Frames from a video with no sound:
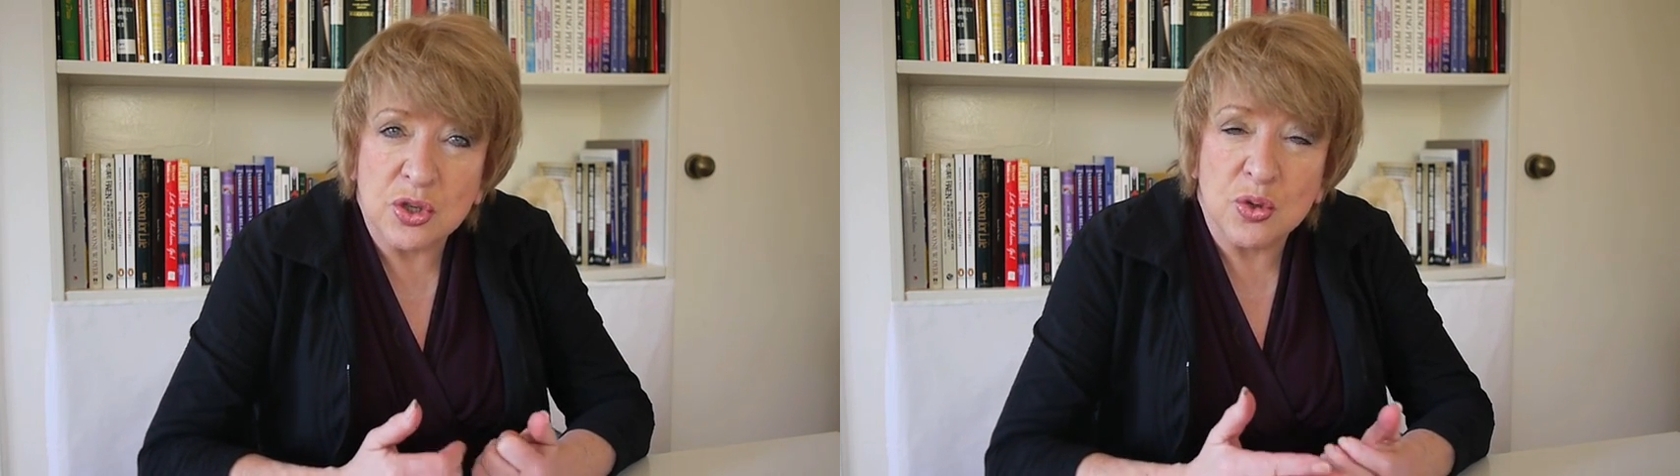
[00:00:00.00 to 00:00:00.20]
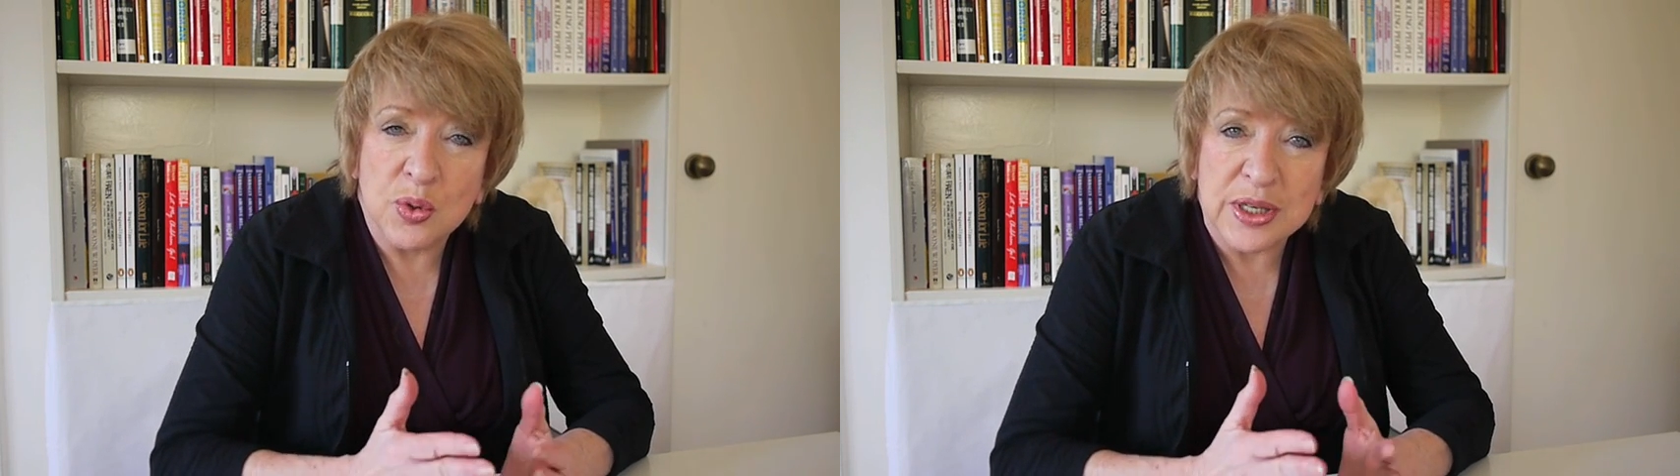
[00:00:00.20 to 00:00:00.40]

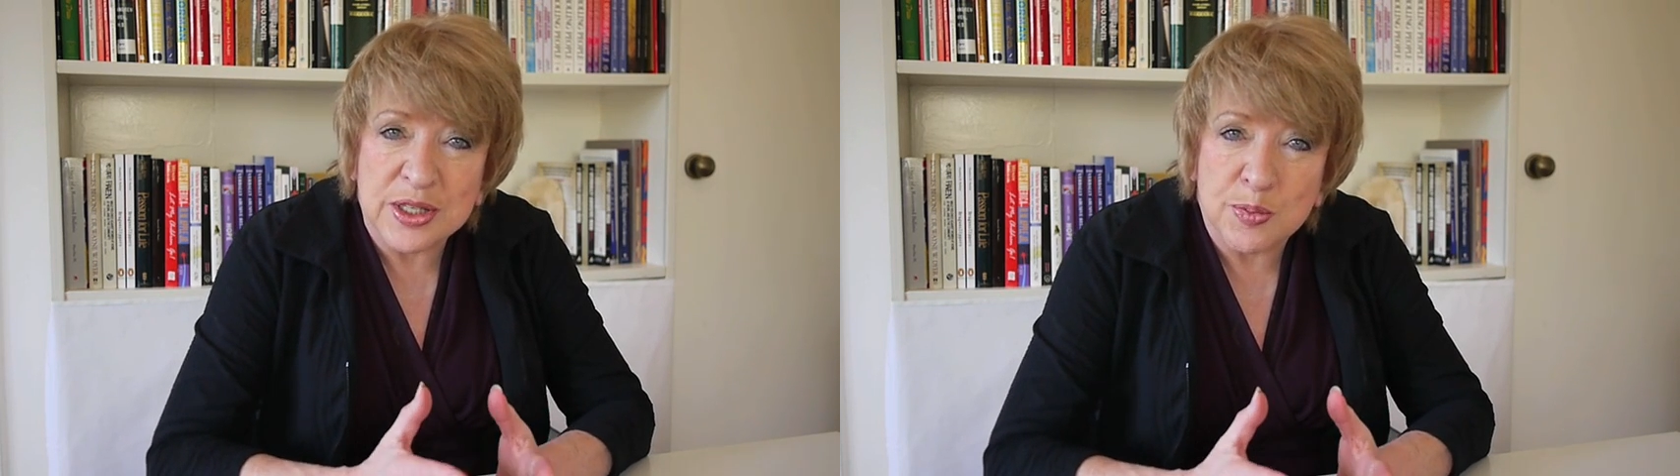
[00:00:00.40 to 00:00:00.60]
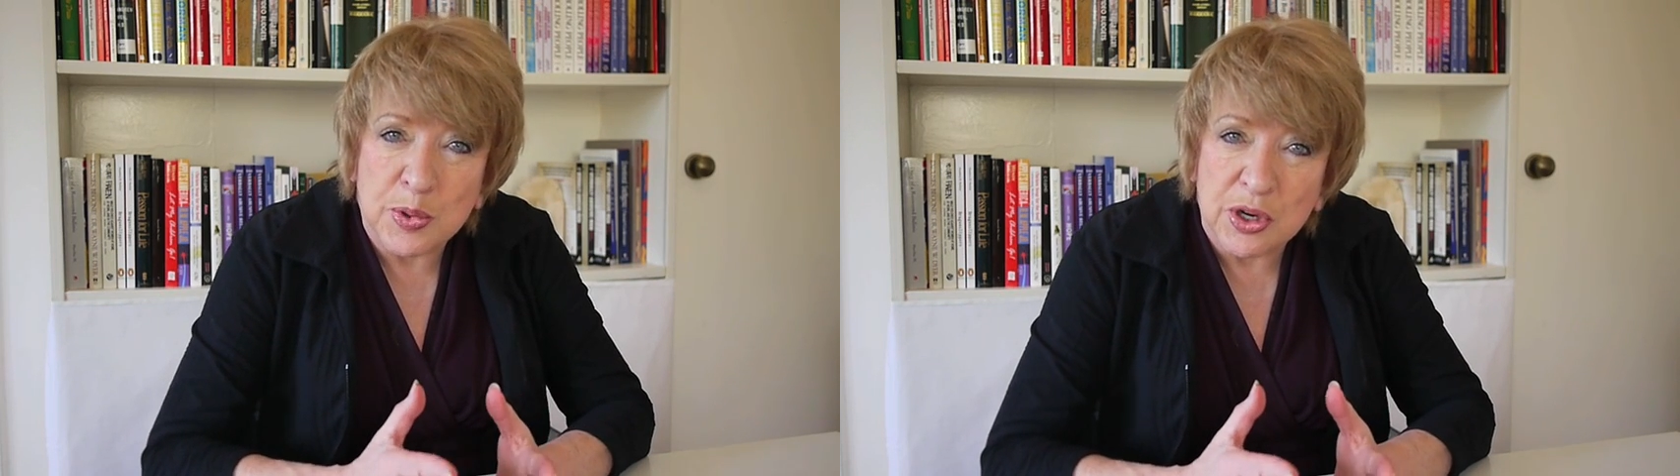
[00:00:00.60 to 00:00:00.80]
who
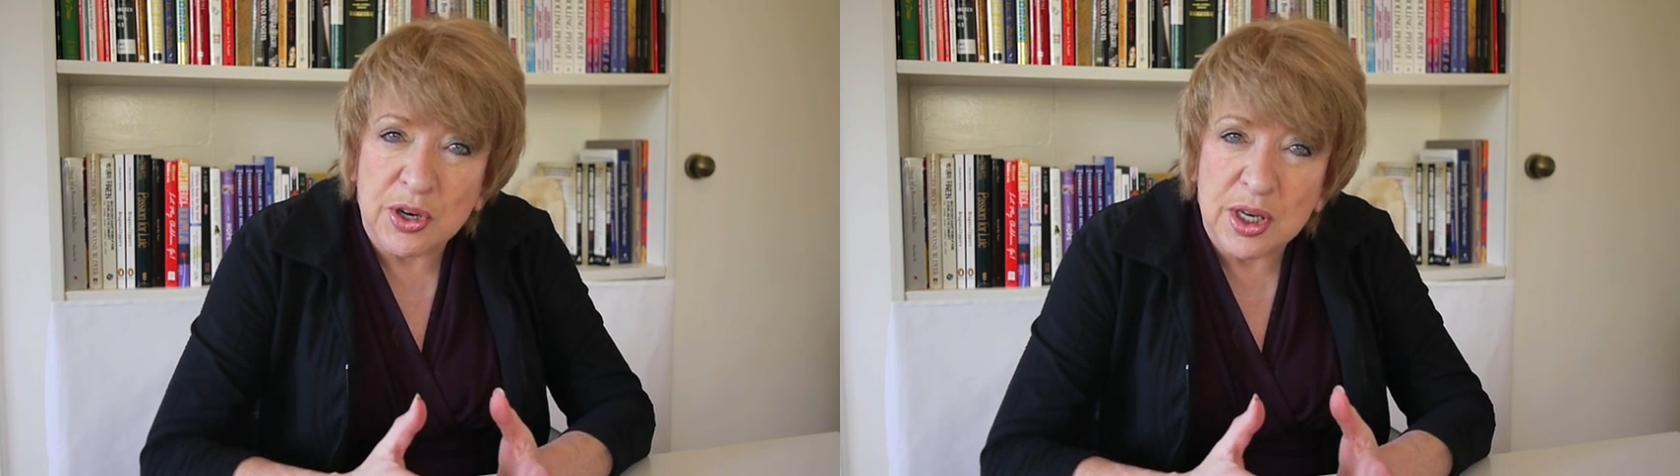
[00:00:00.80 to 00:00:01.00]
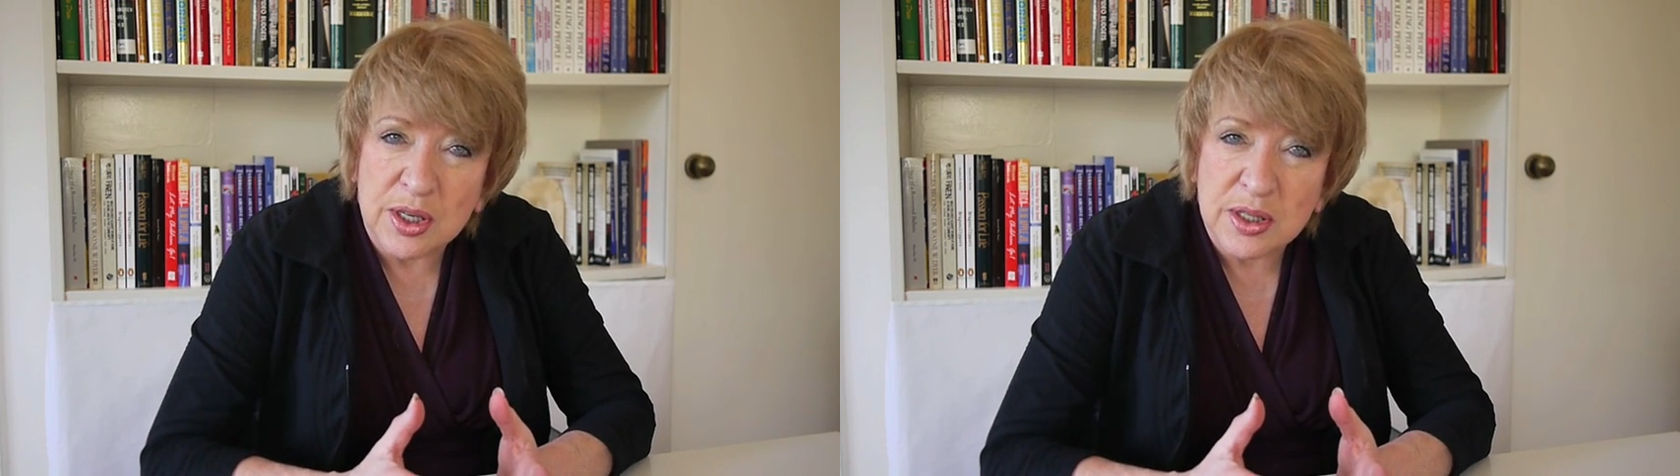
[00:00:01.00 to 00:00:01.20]

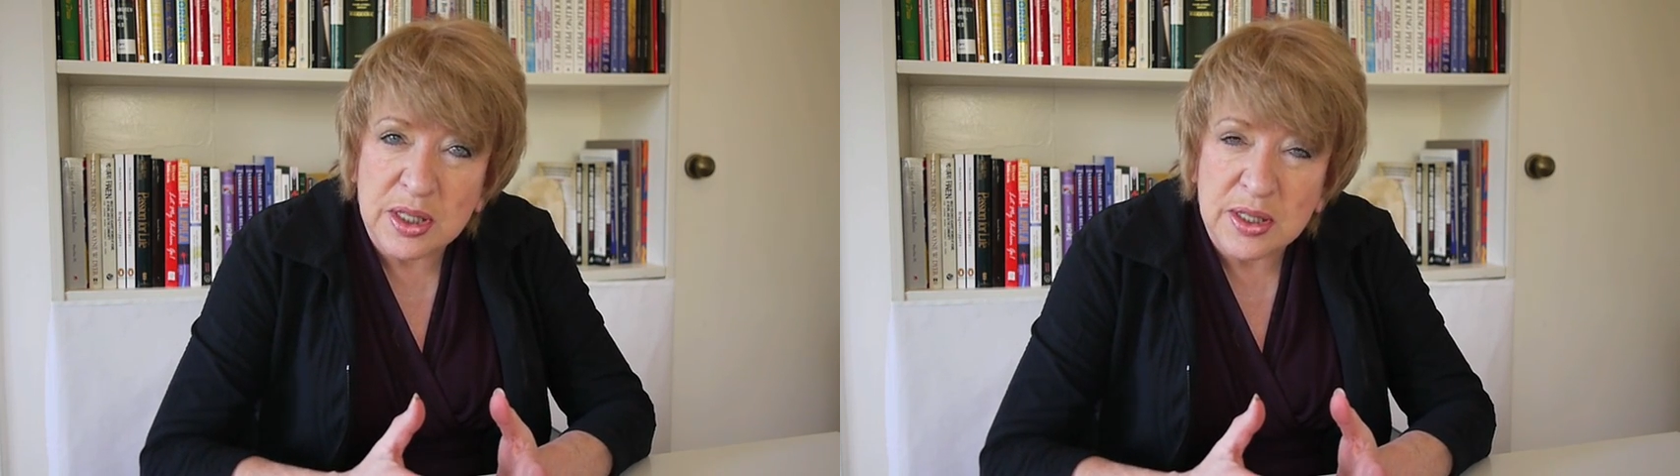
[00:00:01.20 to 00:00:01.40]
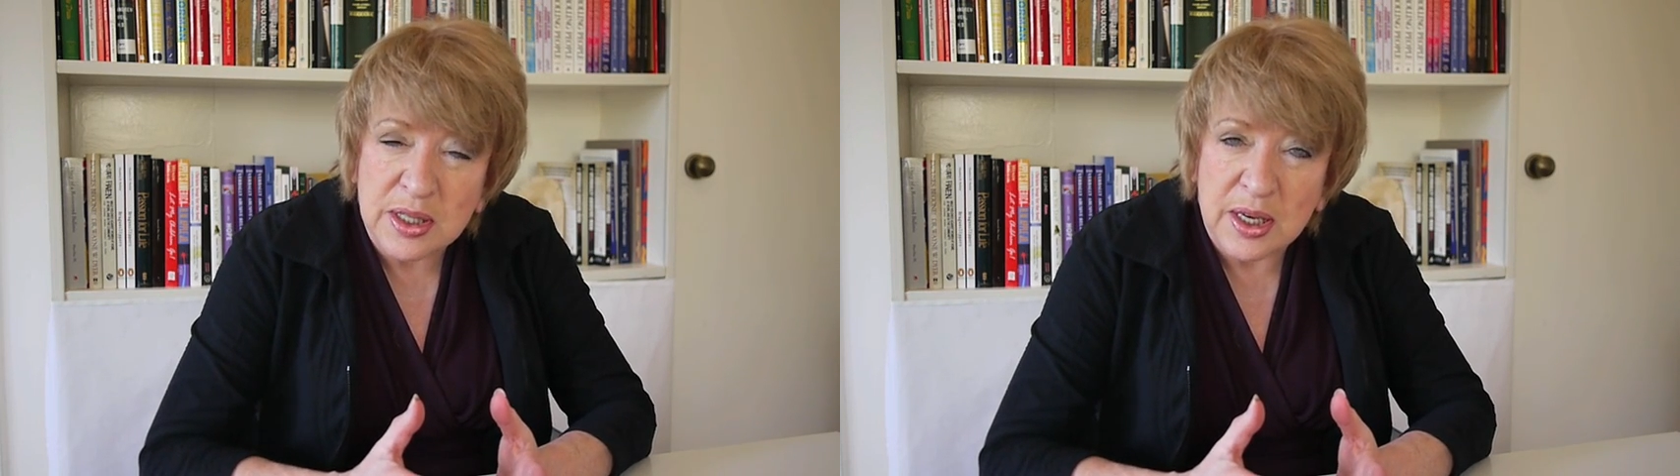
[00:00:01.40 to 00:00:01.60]

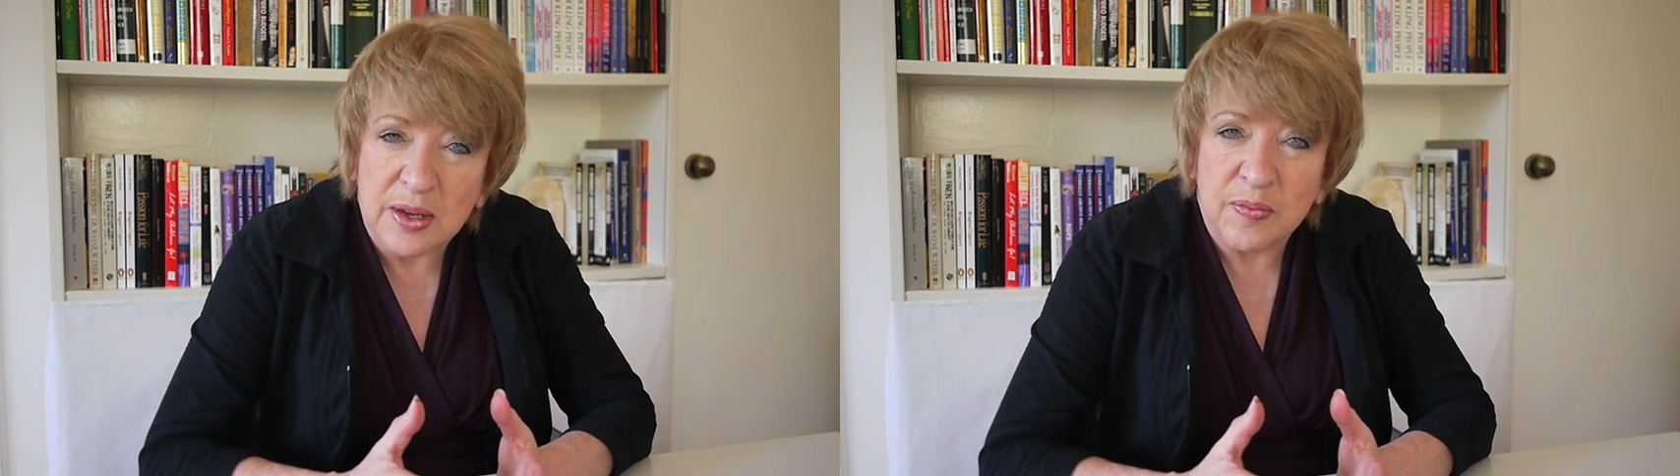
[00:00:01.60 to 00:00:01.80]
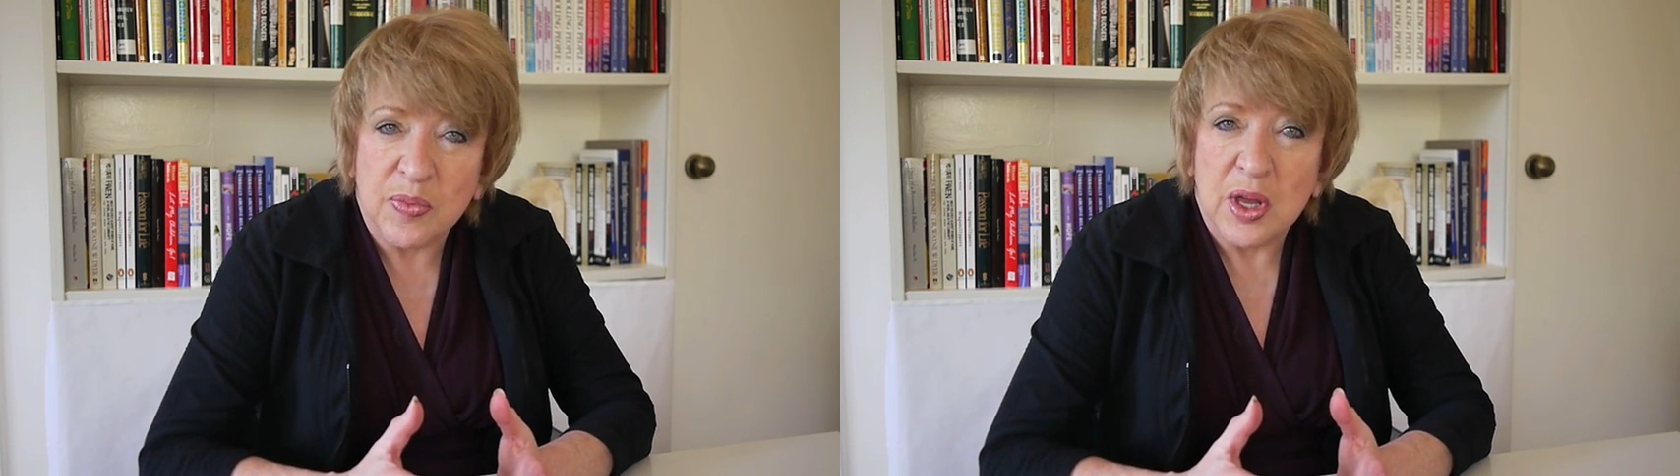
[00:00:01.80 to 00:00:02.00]
experiences it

*EXERCISE DIRECTIONS:*
Hand back the records above exactly, leaving out every picture.

*ANSWER BOX:*
Frames from a video with no sound:
[00:00:00.00 to 00:00:00.20]
[00:00:00.20 to 00:00:00.40]

[00:00:00.40 to 00:00:00.60]
[00:00:00.60 to 00:00:00.80]
who
[00:00:00.80 to 00:00:01.00]
[00:00:01.00 to 00:00:01.20]

[00:00:01.20 to 00:00:01.40]
[00:00:01.40 to 00:00:01.60]

[00:00:01.60 to 00:00:01.80]
[00:00:01.80 to 00:00:02.00]
experiences it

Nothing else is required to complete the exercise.